KPU Instructor Helps Write E-Book on Preventing Relationship Violence

The book explores relationship violence as a widespread social and health pandemic

(file photo)

For years, KPU nursing instructor Dr. Balbir Gurm has worked to offer comprehensive resources on relationship violence to the public. Much of this work has been done through the Network to Eliminate Violence in Relationships (NEVR), a cross-disciplinary organisation Gurm founded which aims to stop systemic relationship violence by educating people on how we can address and prevent it. NEVR also offers support by connecting people to community resources and services.

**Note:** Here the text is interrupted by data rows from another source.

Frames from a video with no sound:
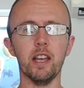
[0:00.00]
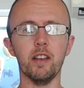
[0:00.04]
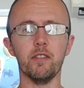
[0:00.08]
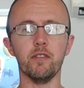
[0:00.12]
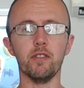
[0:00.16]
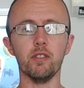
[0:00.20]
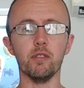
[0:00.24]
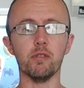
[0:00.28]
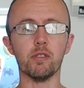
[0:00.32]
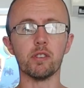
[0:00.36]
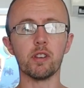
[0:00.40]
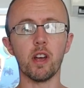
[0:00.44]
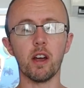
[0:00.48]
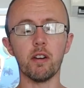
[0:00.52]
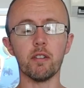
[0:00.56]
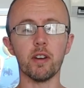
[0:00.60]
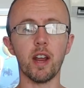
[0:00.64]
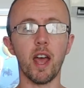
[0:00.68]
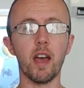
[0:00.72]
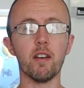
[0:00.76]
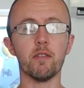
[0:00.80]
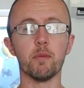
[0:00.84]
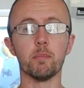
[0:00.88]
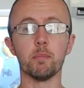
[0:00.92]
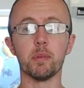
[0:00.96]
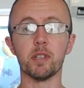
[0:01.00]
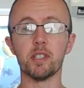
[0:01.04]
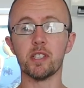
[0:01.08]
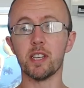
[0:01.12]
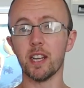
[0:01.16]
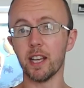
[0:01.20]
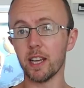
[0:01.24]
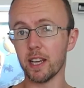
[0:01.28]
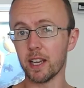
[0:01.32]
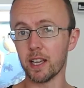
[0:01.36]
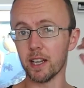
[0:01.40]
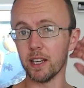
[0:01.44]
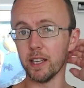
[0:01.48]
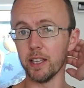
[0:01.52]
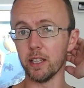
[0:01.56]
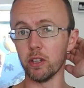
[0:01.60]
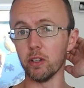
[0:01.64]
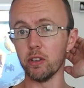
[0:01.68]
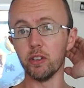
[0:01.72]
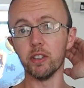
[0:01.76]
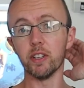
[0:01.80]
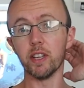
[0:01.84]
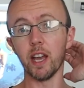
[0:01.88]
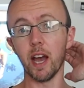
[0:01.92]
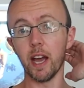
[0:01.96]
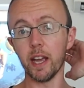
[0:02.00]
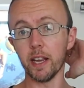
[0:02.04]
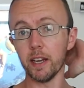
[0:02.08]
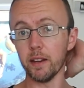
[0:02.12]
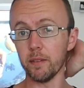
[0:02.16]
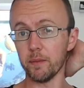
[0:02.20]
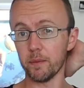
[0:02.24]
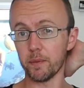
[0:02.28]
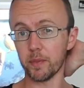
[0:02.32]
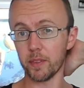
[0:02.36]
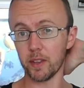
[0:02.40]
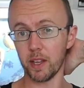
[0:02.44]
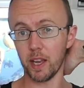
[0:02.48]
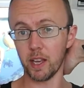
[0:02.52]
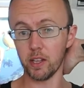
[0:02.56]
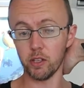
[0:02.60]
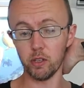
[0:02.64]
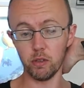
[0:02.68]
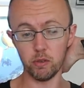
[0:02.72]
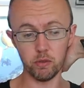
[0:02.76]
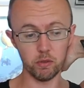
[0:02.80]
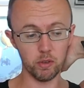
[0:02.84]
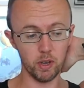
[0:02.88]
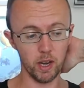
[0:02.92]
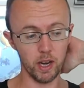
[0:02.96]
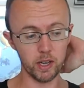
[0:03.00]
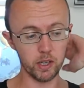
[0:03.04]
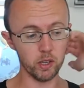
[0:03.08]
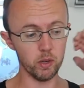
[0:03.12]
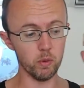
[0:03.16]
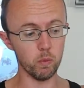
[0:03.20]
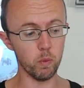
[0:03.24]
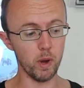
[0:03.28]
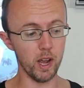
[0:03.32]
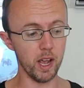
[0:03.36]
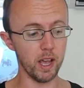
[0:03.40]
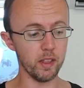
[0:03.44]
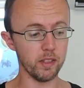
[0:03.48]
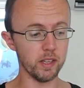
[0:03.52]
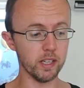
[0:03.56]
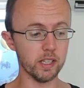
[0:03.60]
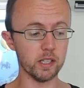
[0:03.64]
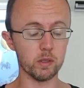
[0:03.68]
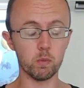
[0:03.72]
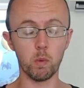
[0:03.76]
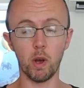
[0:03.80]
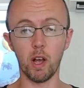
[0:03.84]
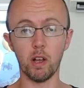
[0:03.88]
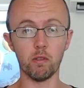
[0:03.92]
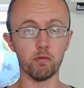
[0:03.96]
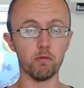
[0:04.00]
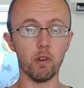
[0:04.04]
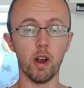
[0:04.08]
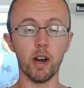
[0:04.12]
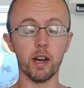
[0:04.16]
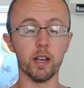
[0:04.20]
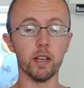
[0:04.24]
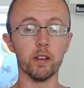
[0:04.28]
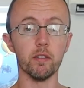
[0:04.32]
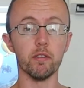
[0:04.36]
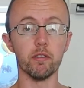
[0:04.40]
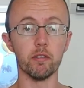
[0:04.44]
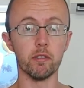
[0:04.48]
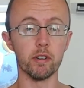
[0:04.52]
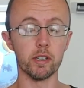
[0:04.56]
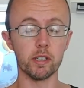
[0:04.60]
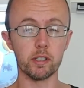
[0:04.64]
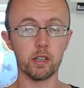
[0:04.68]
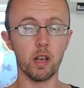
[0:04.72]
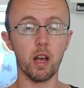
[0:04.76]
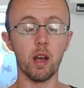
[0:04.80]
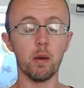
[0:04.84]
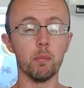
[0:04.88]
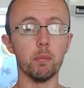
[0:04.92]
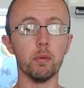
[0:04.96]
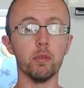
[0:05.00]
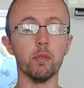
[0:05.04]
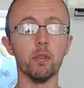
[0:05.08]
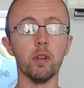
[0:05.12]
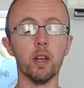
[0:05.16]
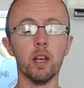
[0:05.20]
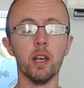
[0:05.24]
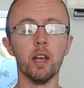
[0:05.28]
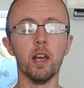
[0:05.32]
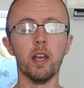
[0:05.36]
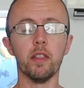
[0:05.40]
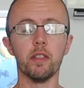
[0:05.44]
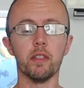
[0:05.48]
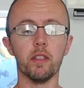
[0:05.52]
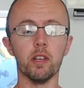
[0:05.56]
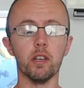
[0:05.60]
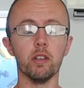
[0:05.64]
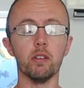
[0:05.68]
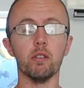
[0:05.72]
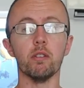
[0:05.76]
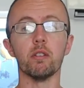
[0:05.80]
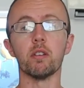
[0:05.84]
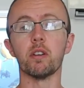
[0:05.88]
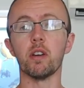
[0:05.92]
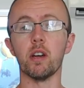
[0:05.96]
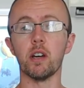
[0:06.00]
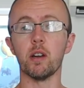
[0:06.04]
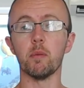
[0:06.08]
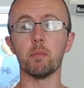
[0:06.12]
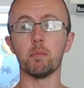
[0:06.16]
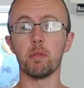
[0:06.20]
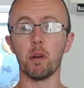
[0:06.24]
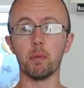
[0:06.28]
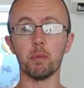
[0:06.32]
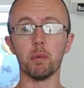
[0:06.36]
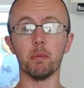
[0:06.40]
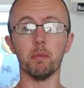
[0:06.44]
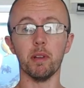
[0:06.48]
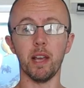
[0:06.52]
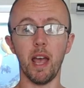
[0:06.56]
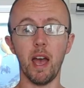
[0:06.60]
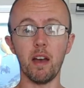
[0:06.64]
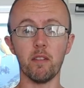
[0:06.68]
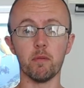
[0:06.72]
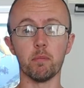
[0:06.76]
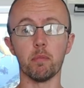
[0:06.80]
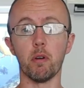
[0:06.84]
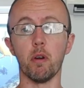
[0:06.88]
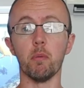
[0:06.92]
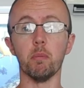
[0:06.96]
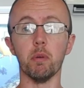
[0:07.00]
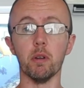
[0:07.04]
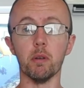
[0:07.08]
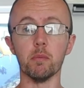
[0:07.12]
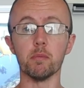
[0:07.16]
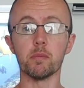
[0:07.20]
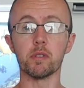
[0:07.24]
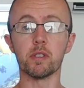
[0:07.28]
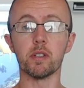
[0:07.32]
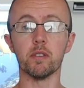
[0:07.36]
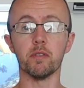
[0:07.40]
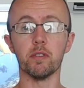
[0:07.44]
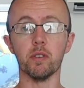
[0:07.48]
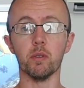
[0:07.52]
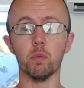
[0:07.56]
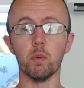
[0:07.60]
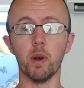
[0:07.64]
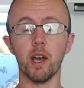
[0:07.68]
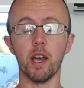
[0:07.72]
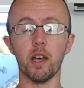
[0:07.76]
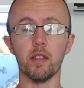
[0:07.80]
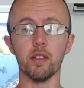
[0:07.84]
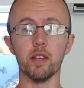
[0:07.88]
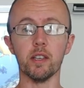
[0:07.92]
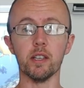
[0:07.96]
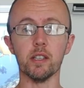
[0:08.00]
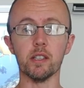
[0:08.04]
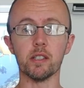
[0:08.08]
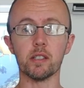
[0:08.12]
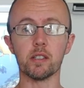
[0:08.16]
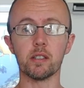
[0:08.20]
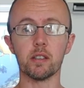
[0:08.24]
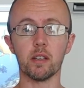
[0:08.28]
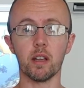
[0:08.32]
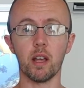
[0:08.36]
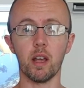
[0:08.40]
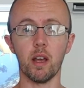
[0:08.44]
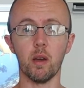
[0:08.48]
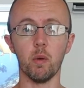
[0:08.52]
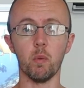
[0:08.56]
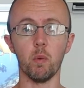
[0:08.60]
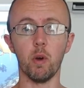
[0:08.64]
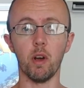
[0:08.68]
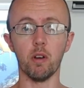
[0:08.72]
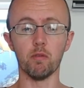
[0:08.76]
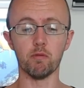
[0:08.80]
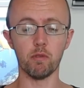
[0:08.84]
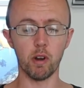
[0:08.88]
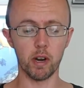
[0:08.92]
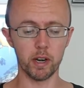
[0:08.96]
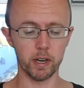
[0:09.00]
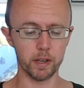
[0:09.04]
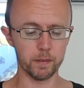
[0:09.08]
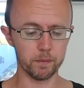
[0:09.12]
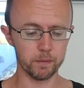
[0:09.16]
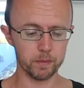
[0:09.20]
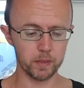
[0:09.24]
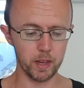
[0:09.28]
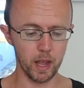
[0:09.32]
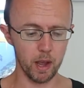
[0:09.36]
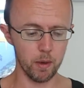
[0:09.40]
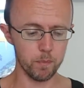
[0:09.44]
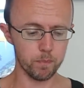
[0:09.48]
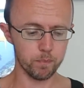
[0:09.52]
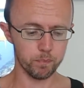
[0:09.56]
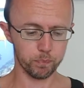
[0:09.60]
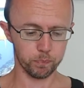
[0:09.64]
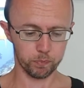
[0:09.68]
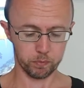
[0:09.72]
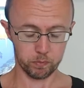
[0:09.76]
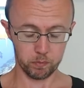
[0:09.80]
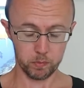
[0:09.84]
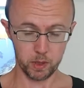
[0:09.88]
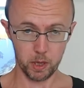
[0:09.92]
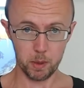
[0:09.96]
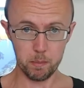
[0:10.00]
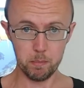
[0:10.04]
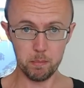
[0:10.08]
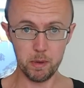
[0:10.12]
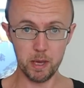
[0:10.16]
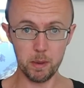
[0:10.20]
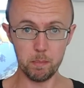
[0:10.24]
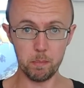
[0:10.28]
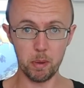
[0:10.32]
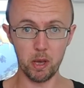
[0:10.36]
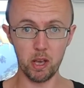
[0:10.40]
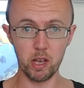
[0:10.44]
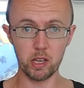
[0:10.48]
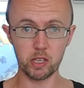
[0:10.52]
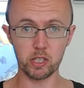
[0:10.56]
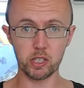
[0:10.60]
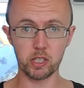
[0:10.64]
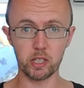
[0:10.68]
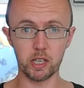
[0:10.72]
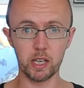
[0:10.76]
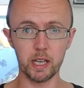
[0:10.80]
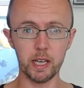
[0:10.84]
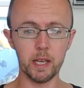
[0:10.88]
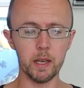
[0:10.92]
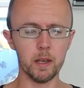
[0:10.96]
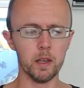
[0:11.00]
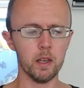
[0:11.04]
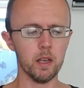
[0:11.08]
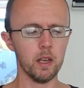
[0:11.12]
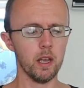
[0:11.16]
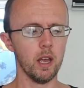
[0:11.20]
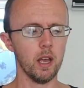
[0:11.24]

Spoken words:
if you don't have particularly good gait and you wear these while running, for example, that you're going to probably have problems if you wear these while running. Now, me personally,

On July 22, Gurm and her team released Making Sense of a Global Pandemic: Relationship Violence & Working Together Towards a Violence Free Society. The e-book is a collection of comprehensive resources on relationship violence, which it defines as “any form of physical, emotional, spiritual, or financial abuse, negative social control, or coercion that is suffered by anyone who has a bond or relationship with the offender.”

Gurm describes it as a “living book” because it will be updated to include up-to-date information and perspectives.

New research shows that reported instances of domestic violence and increased social isolation have risen due to the COVID-19 pandemic.

“I think it’s wonderful how we are handling COVID-19 as a pandemic on an international stage, but we need to do the same with relationship violence,” Gurm says. “It cuts across age, socio-economic status. It does not matter what gender you are …. It impacts literally all human beings and in that sense, it is a pandemic.”

The free e-book is divided into stand-alone chapters that are written to be accessible for all readers, whether it be for academic, professional, or personal purposes.

Analyzing the statistics, addressing obstacles for survivors, and recommending steps on how to create healthy, violence-free relationships are some of the topics explored in the book.

It also examines relationship violence in Indigenous communities, LGBQT2SIA+ communities, immigrant and refugee communities, workplaces, and post-secondary institutions.

“We wanted people around the world to recognize that this is a real issue, and in some countries, sexual abuse between partners is still legal,” says Gurm. “For many years, it was thought of as an issue in the bedroom and not a public issue, but health is a public issue and a basic human right.”

The book includes local contributors who draw from a wide range of experiences and professions. However, they are all working on bringing awareness to the systemic problem of relationship violence.

“We think everybody has a good perspective. It doesn’t matter if you are a student or service provider or academic,” Gurm says.

While she is proud to have published these resources, Gurm says she will not be satisfied until change starts to happen.

“When I see that people are actually using it, changing policy, helping individuals get to resources, that the services are coordinated and able to help, and we see that this issue is being dealt with, I think that’s when I will really feel like, ‘Yes, we did it,’” she says.